▶ [PROMPT]:
Images are not part of the copy; transcribe all the data exactly.

(Dataset entries)
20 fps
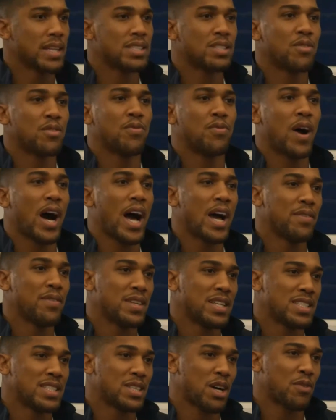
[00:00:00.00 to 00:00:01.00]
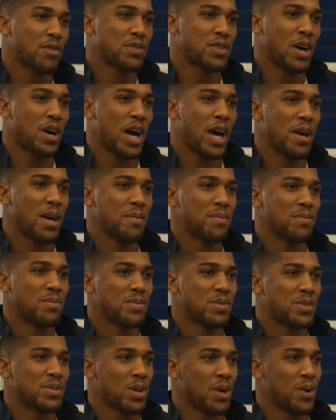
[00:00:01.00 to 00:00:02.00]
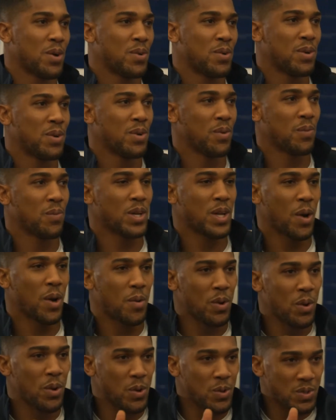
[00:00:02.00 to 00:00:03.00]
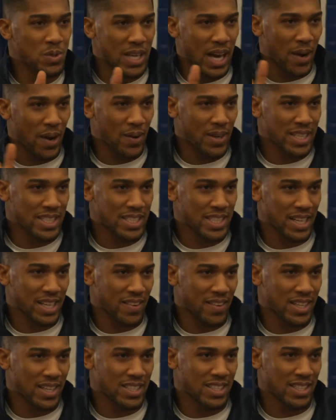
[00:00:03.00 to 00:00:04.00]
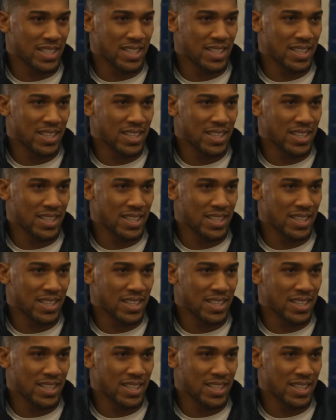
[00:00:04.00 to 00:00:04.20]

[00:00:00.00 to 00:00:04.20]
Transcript: survive this tough time so we don't lose out on a generation.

▶ [THE COMPLETED TASK]:
20 fps
[00:00:00.00 to 00:00:01.00]
[00:00:01.00 to 00:00:02.00]
[00:00:02.00 to 00:00:03.00]
[00:00:03.00 to 00:00:04.00]
[00:00:04.00 to 00:00:04.20]

[00:00:00.00 to 00:00:04.20]
Transcript: survive this tough time so we don't lose out on a generation.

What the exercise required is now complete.